Depois disso a aura acelerou ainda mais o carro e parou de disparar nos policiais e logo em seguida limpou as lágrimas do olho e olhou para o meu rosto, eu só consegui observar aqueles olhos azuis enquanto um filme passava em minha cabeça. A Raquel, o Stein, o meu pai, a minha mãe, o Vincent, as crianças, todos, todos os que eu amam, eu naquele momento sabia que todos os que eu amava não estariam mais perto de mim, ou melhor eu não estaria perto deles. Eu fiquei olhando para os olhos da aura enquanto o carro corria a quase duzentos quilômetros por hora.

Já não era possível escutar o som do carro mas de fundo eu conseguia escutar a música "Je Te Laisserai Des Mots " do cantor Patrick Watson. Os meus olhos não se aguentavam e eu só senti uma grande vontade de dormi, mas eu naquele momento sabia que não podia. A minha barriga começou a dividir a dor com a ferida do meu ombro. Quando a bala atravessou o meu peito eu jurei que eu nem sequer voltaria, mas eu recuperei aos poucos a consciência. Como explicar tal fenômeno? É você pai? O senhor escutou as minhas preces? Se possível, não nos deixa morrer.

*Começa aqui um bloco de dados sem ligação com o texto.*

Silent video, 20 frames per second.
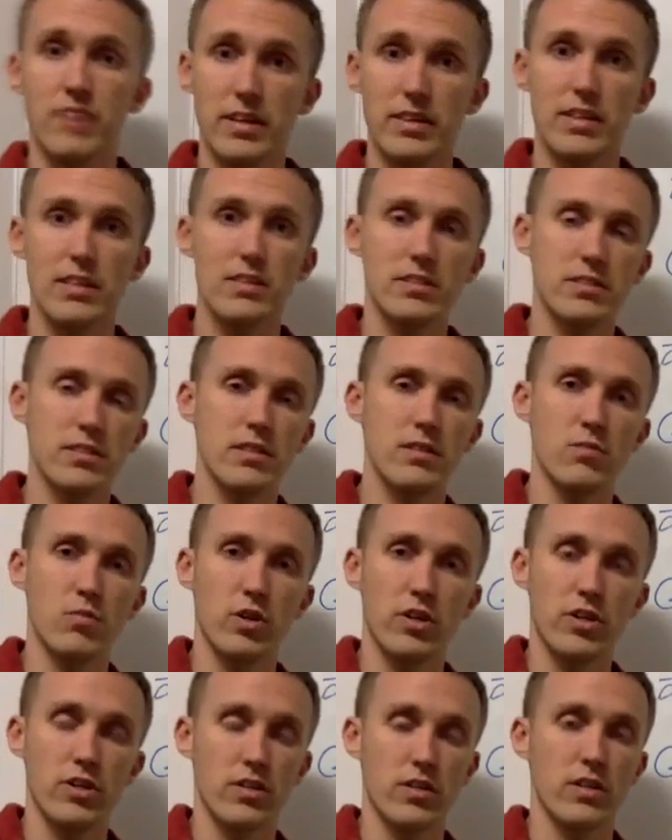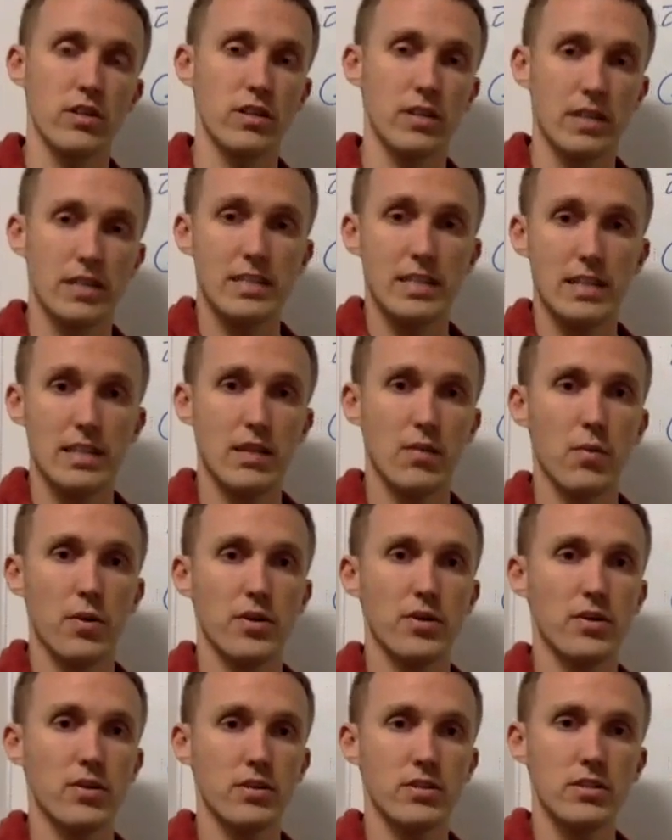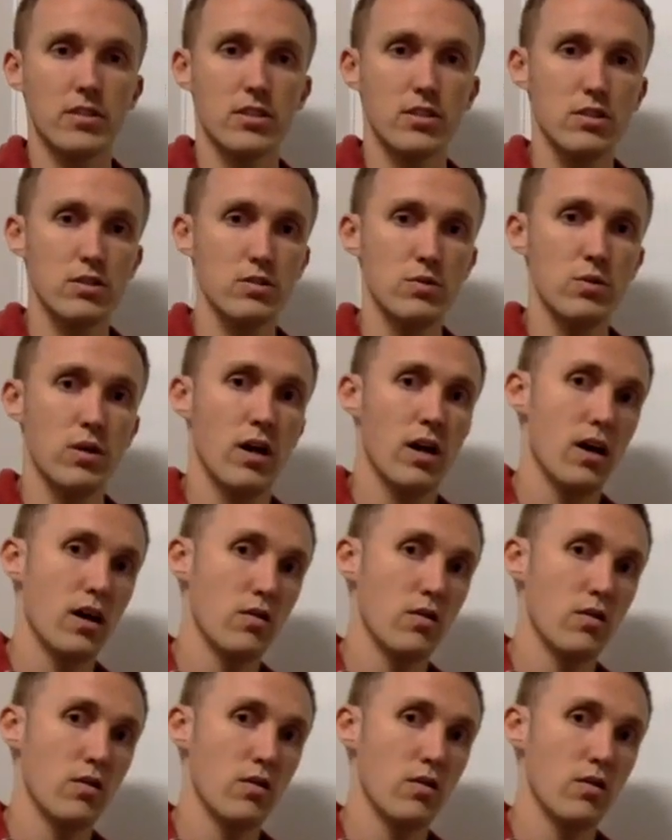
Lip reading: fact, that's exactly what you're going to do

Eu fiquei rezando o tempo todo para não perder a consciência, mas quando eu olhei para a janela, ali eu vi que tudo tinha acabado. Estavam à nossa frente várias viaturas da polícia. A aura então se virou novamente para mim me deu um beijo, o beijo mais rápido e doce que eu já recebi e pisou com força no freio. Nesse momento tudo ficou em câmera lenta, o carro capotou e eu só consegui ver tudo girando. A Sirene da polícia, o rádio do carro, o barulho da chuva, tudo estava se misturando. Quando eu recuperei a consciência eu apenas escutei todos esses barulhos estourando no meu ouvido e quando eu olhei ao meu redor eu vi o carro completamente quebrado e a aura, a aura totalmente machucada, cheia de cacos de vidro no corpo e uma fonte de sangue escorria da cabeça dela. Eu não me lembro de mais muita coisa, apenas de algumas ambulâncias chegando e do boina verde me levando até o hospital enquanto estancava o sangramento do meu peito. Depois disso eu só me recordo do meu corpo entrando em pane. Sabe pai? Essa com toda certeza é a sensação da morte. Aura? Me desculpe!